Other machinable metals include various brass alloys, which are fairly soft but have good tensile strength. Similarly, copper has a good level of machinability along with characteristics like electrical conductivity.

Plastics

Thermoplastics can be difficult to machine, as the heat generated by the cutting tool can cause the plastic to melt and stick to the tool. With that in mind, some of the best machining plastics include ABS, nylon, acrylic, and Delrin. 

Improving machinability of materials

Although metals have fixed physical properties, the condition of a workpiece can be altered to make it more machinable. Additives can also be introduced to alloys to improve machinability.

• Additives: One way to improve the machinability of a given material is to incorporate elements of other materials that will make it more amenable to cutting. When machining steel, for example, the addition of lead and sulphur can make the workpiece easier to cut.
• Heat treatment: Metals often undergo heating and cooling to alter their properties, and heat treatment can reduce the hardness of a metal to make it easier to machine. The annealing of nickel-based alloys, for instance, can lead to improved machinability.
• External factors: Machining can be made easier without actually changing the workpiece material. For example, adjusting the cutting tool material, cutting speed, cutting angle, operating conditions, and other parameters can make it easier to cut through a hard-to-machine material.

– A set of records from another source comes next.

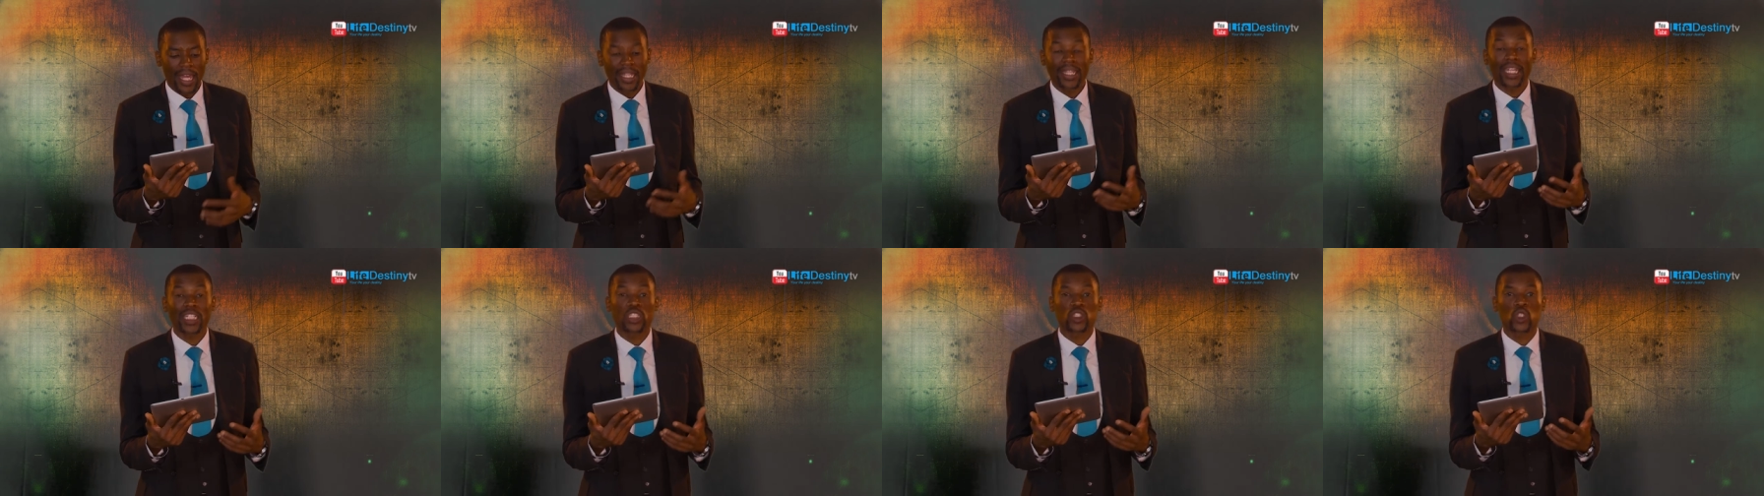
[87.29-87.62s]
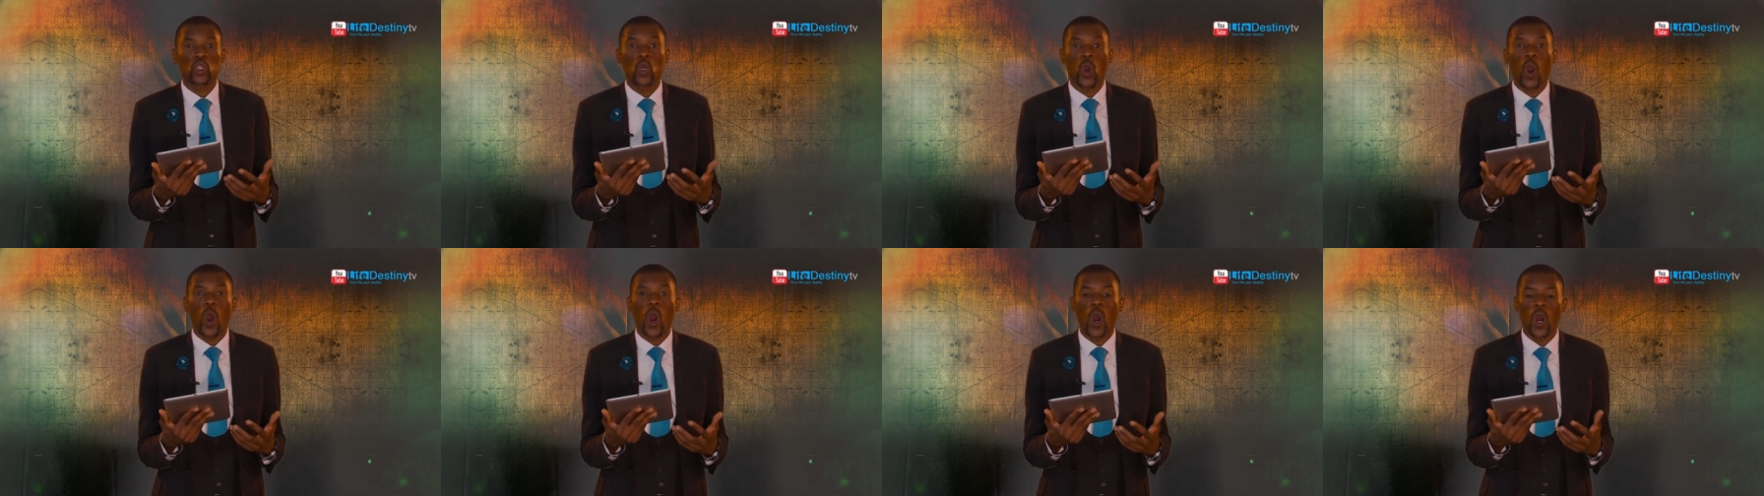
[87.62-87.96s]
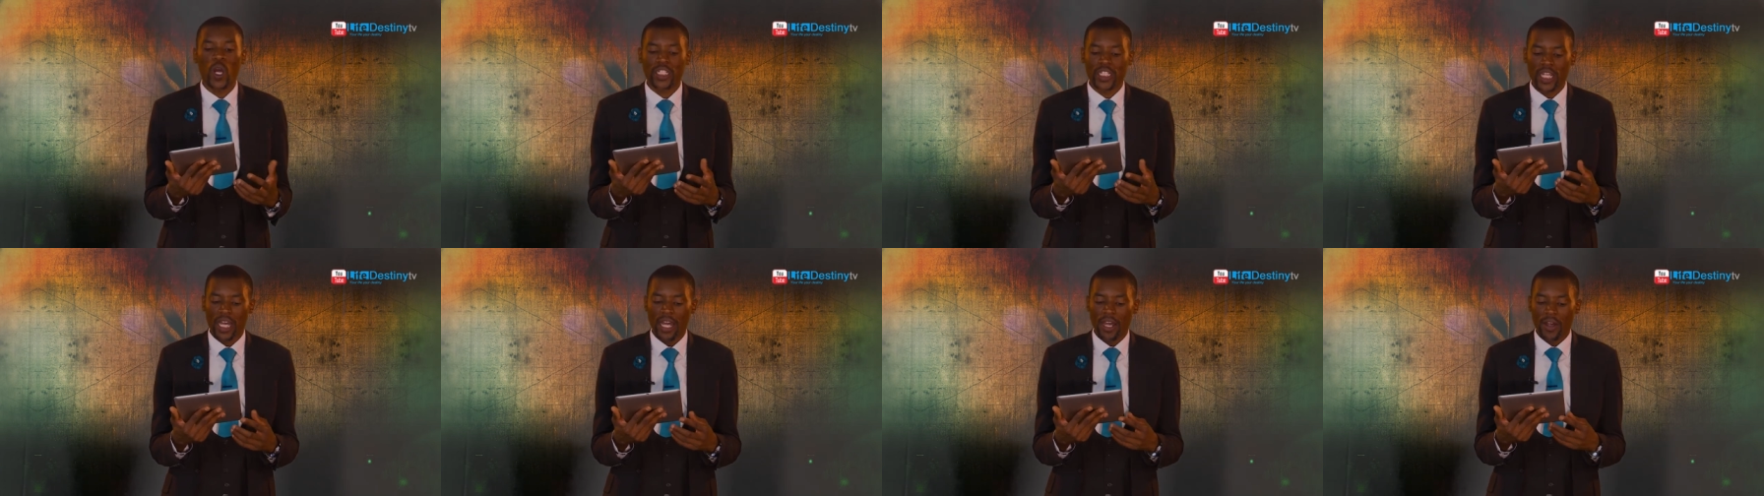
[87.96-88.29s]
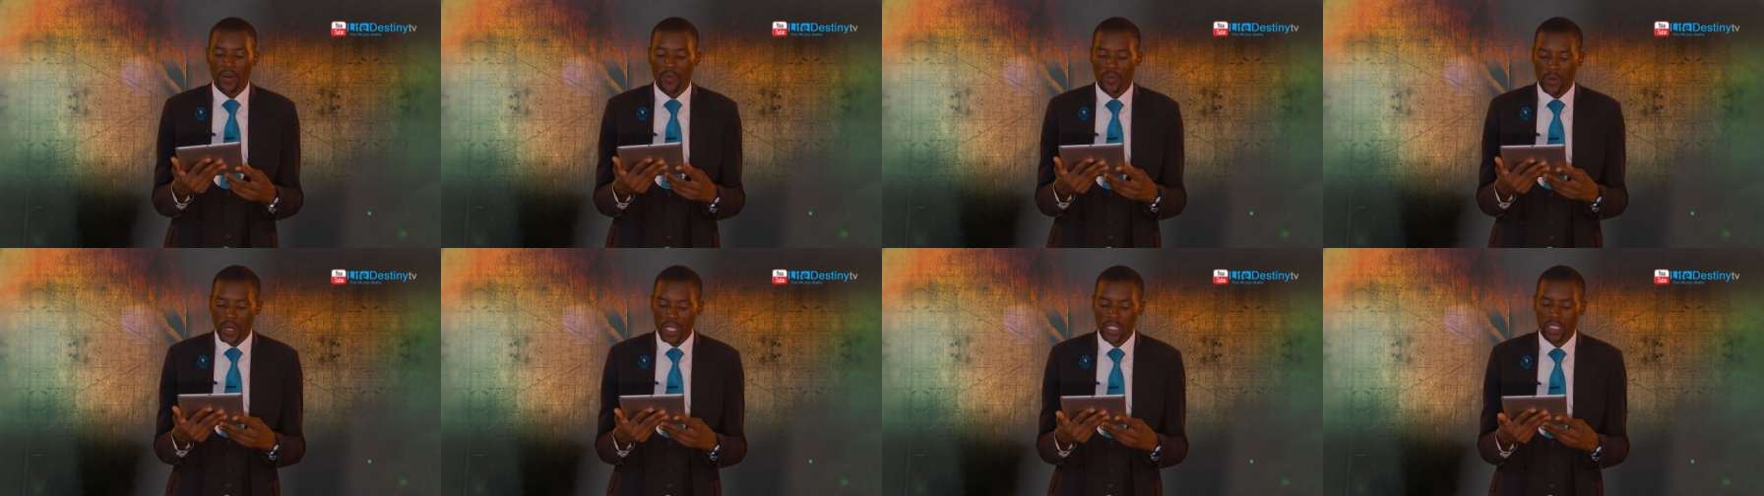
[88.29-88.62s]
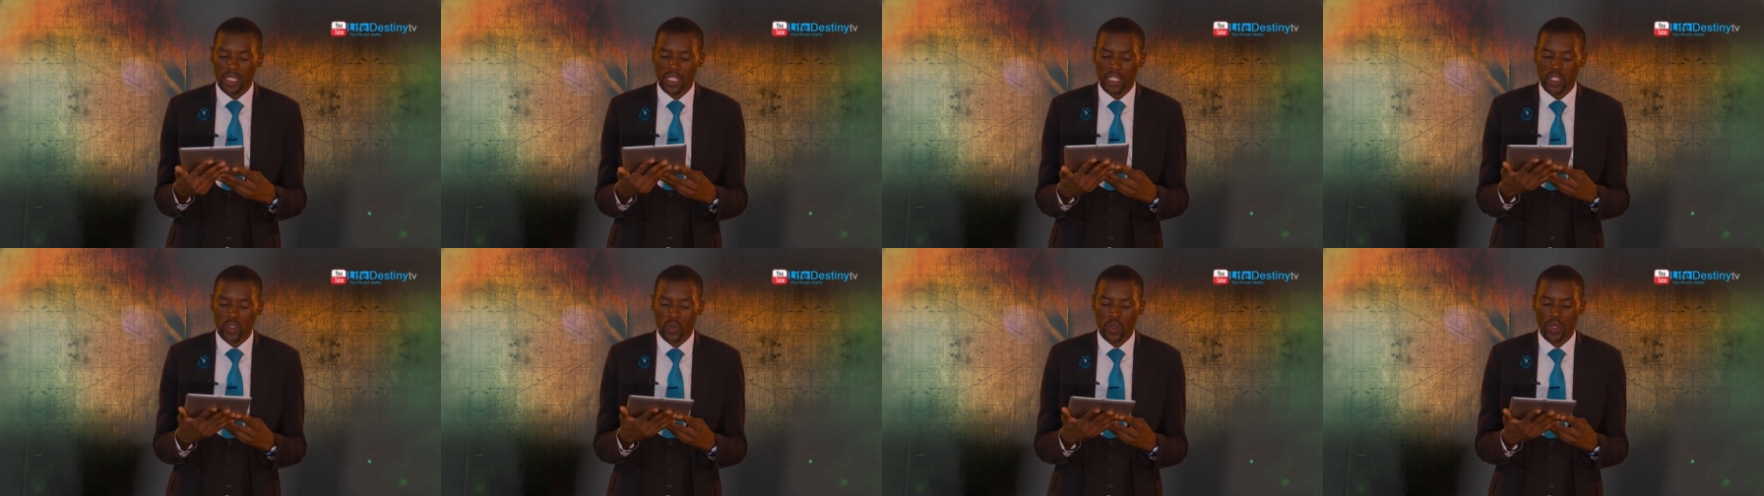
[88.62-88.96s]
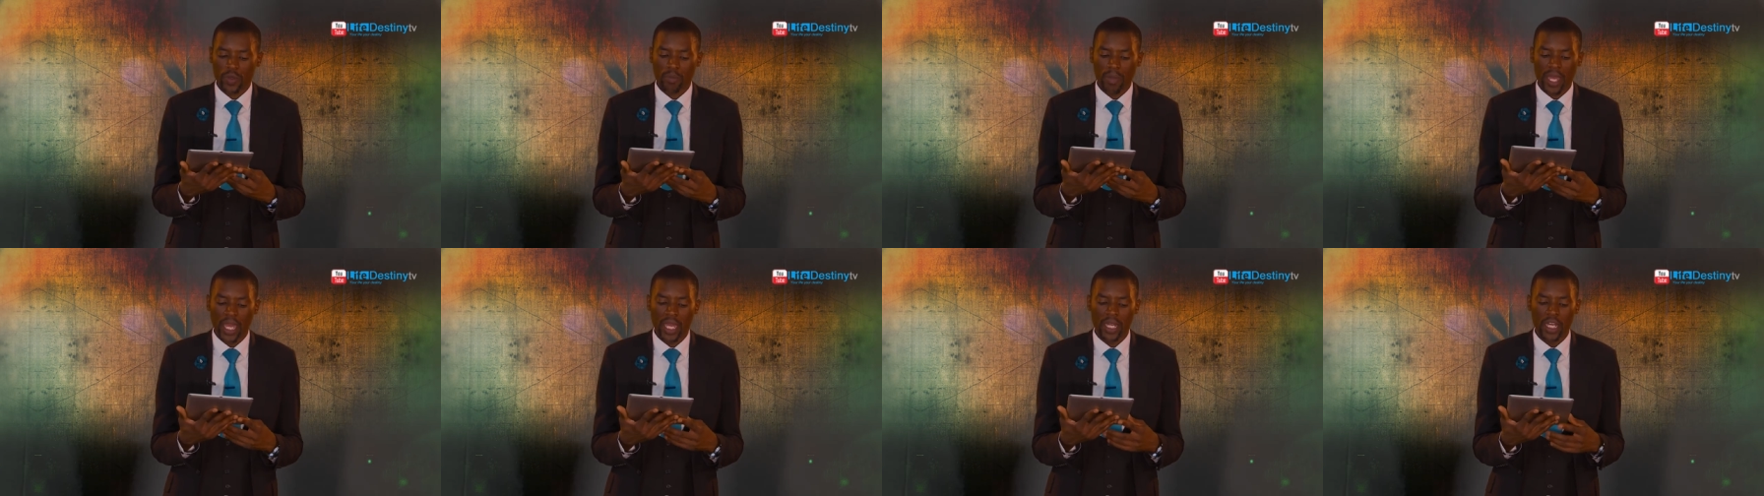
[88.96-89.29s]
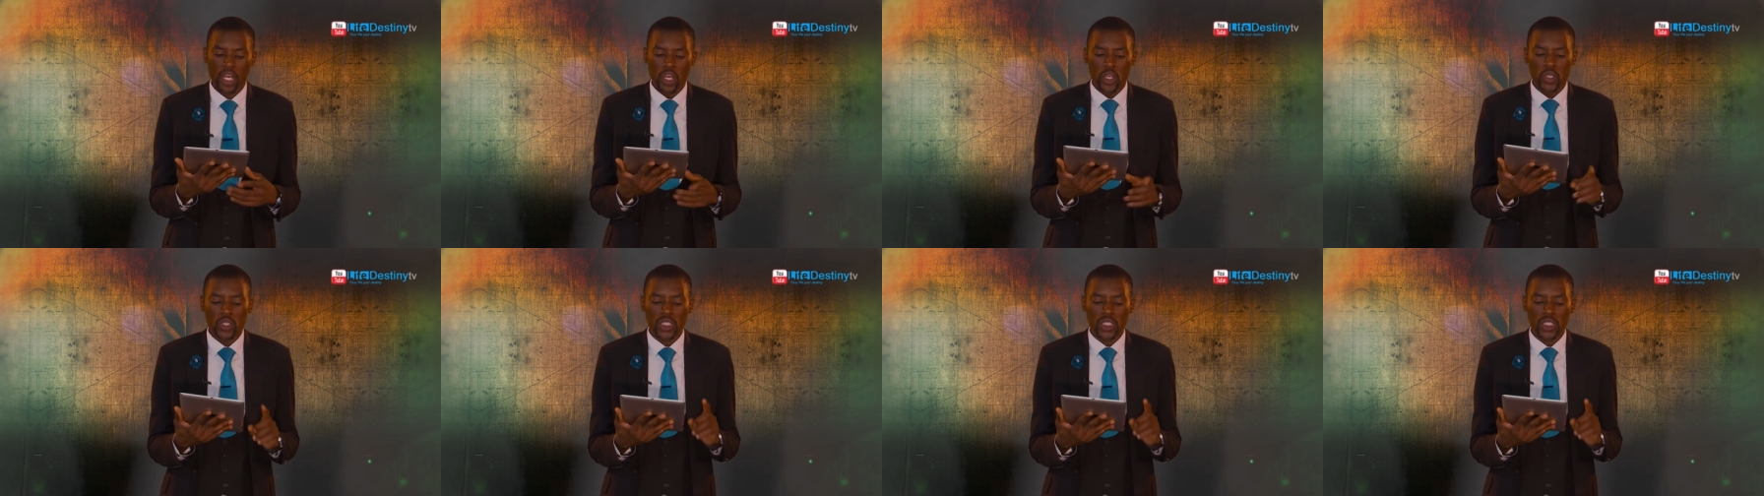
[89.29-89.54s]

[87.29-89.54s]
that God wrestles with men.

How machinability is measured

Because so many different factors affect the machinability of a material, machinability can be considered a vague concept that is hard to quantify.

However, engineers and material scientists have attempted to measure machinability via metrics like power consumption (how much energy is required to cut the material), cutting tool life (how quickly the tool wears out when cutting the material), and surface finish (resulting smoothness of the cut material).

• Power consumption: Machinability can be assessed by the forces needed to cut through the material, measured using standard energy metrics.
• Cutting tool life: Machinability can be assessed by timing how long a tool lasts when it cuts through a given material.
• Surface finish: Machinability can be assessed by noting the degree of built-up edge produced during machining; highly machinable materials do not produce a build-up edge.

Unfortunately, none of these methods is fully reliable, as independent factors can affect power consumption, cutting tool wear, and surface finish.

The American Iron and Steel Institute (AISI) has also created a machinability rating system based on turning tests. These ratings, expressed as a percentage, are relative to the machinability of 160 Brinell B1112 steel (picked arbitrarily), which has a machinability rating of 100%. Metals with a higher level of machinability than B1112 have a rating above 100%, while those with worse machinability have a rating below 100%.